Re: block-level incremental backup

Поиск
Список
Период
Сортировка
От Robert Haas
Тема Re: block-level incremental backup
Дата
Msg-id CA+TgmobLLRin67vH-vJtVP4AudJXDKYD+zOwkpThVzc0uo+ujw@mail.gmail.com
обсуждение исходный текст
Ответ на Re: block-level incremental backup  (Amit Kapila <amit.kapila16@gmail.com>)
Ответы Re: block-level incremental backup  (Stephen Frost <sfrost@snowman.net>)
Re: block-level incremental backup  (Robert Haas <robertmhaas@gmail.com>)
Re: block-level incremental backup  (Amit Kapila <amit.kapila16@gmail.com>)
Список pgsql-hackers
On Mon, Sep 16, 2019 at 4:31 AM Amit Kapila <amit.kapila16@gmail.com> wrote:
> This seems to be a blocking problem for the LSN based design.

Well, only the simplest version of it, I think.

> Can we think of using creation time for file?  Basically, if the file
> creation time is later than backup-labels "START TIME:", then include
> that file entirely.  I think one big point against this is clock skew
> like what if somebody tinkers with the clock.  And also, this can
> cover cases like
> what Jeevan has pointed but might not cover other cases which we found
> problematic.

Well that would mean, for example, that if you copied the data
directory from one machine to another, the next "incremental" backup
would turn into a full backup.
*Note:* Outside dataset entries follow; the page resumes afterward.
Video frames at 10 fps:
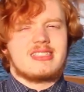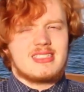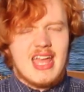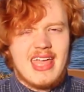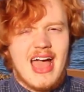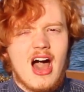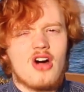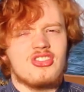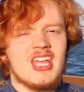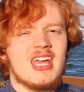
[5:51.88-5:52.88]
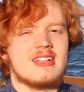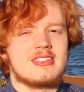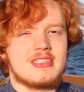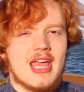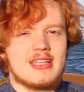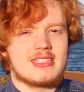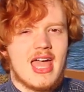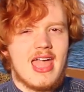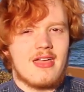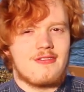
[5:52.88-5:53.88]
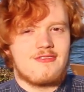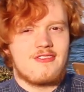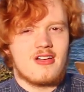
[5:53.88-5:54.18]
Stay healthy and stay safe.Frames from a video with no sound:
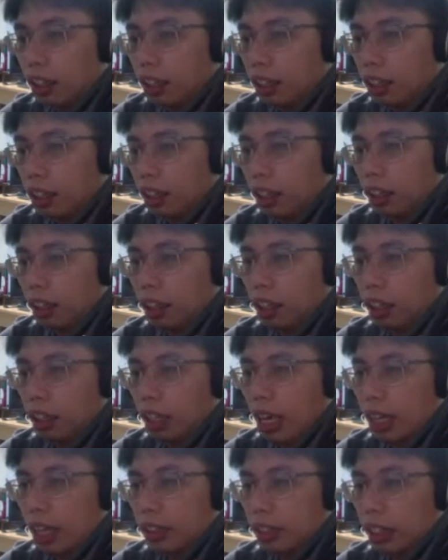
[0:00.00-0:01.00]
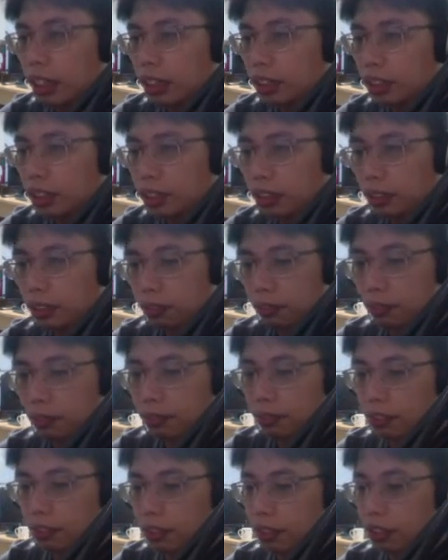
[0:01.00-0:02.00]
classes.
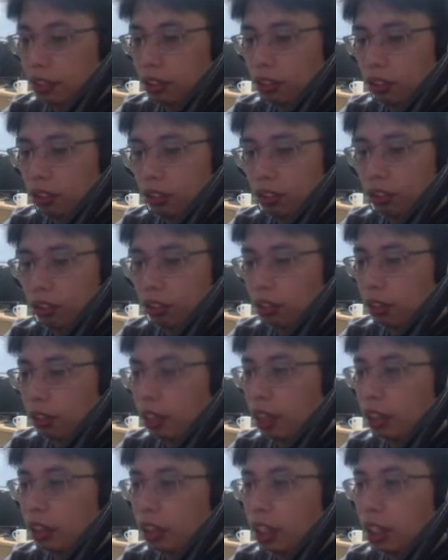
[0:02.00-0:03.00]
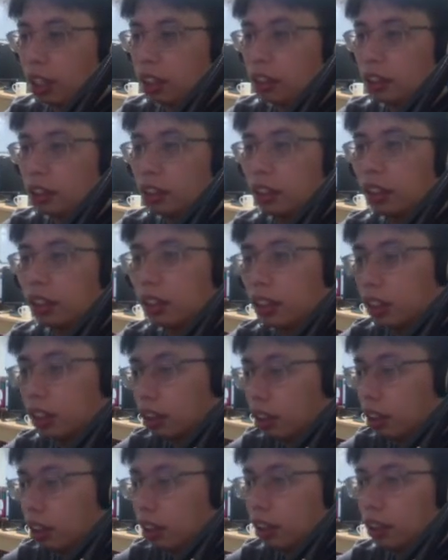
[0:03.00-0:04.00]
So Alt
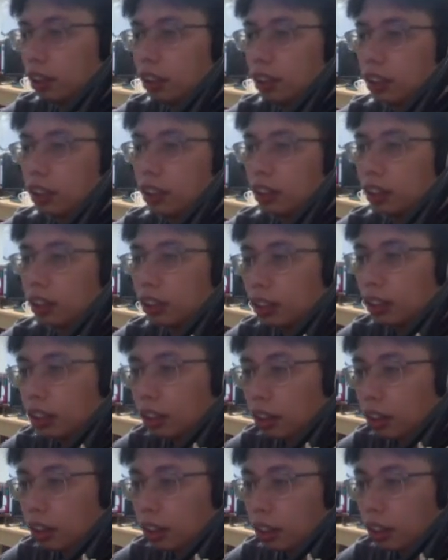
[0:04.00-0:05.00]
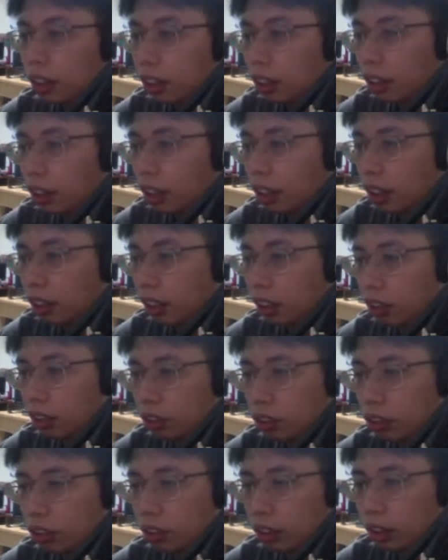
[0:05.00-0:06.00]
Enter, and then
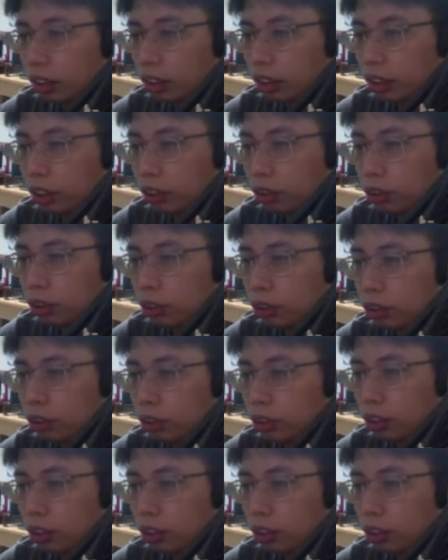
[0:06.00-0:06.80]
also the toast.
That sucks. And in other situations,
like resetting the clock, it could mean that you end up with a corrupt
backup without any real ability for PostgreSQL to detect it. I'm not
saying that it is impossible to create a practically useful system
based on file time stamps, but I really don't like it.

> I think the operations covered by WAL flag XLR_SPECIAL_REL_UPDATE will
> have similar problems.

I'm not sure quite what you mean by that.  Can you elaborate? It
appears to me that the XLR_SPECIAL_REL_UPDATE operations are all
things that create files, remove files, or truncate files, and the
sketch in my previous email would handle the first two of those cases
correctly.  See below for the third.

> One related point is how do incremental backups handle the case where
> vacuum truncates the relation partially?  Basically, with current
> patch/design, it doesn't appear that such information can be passed
> via incremental backup.  I am not sure if this is a problem, but it
> would be good if we can somehow handle this.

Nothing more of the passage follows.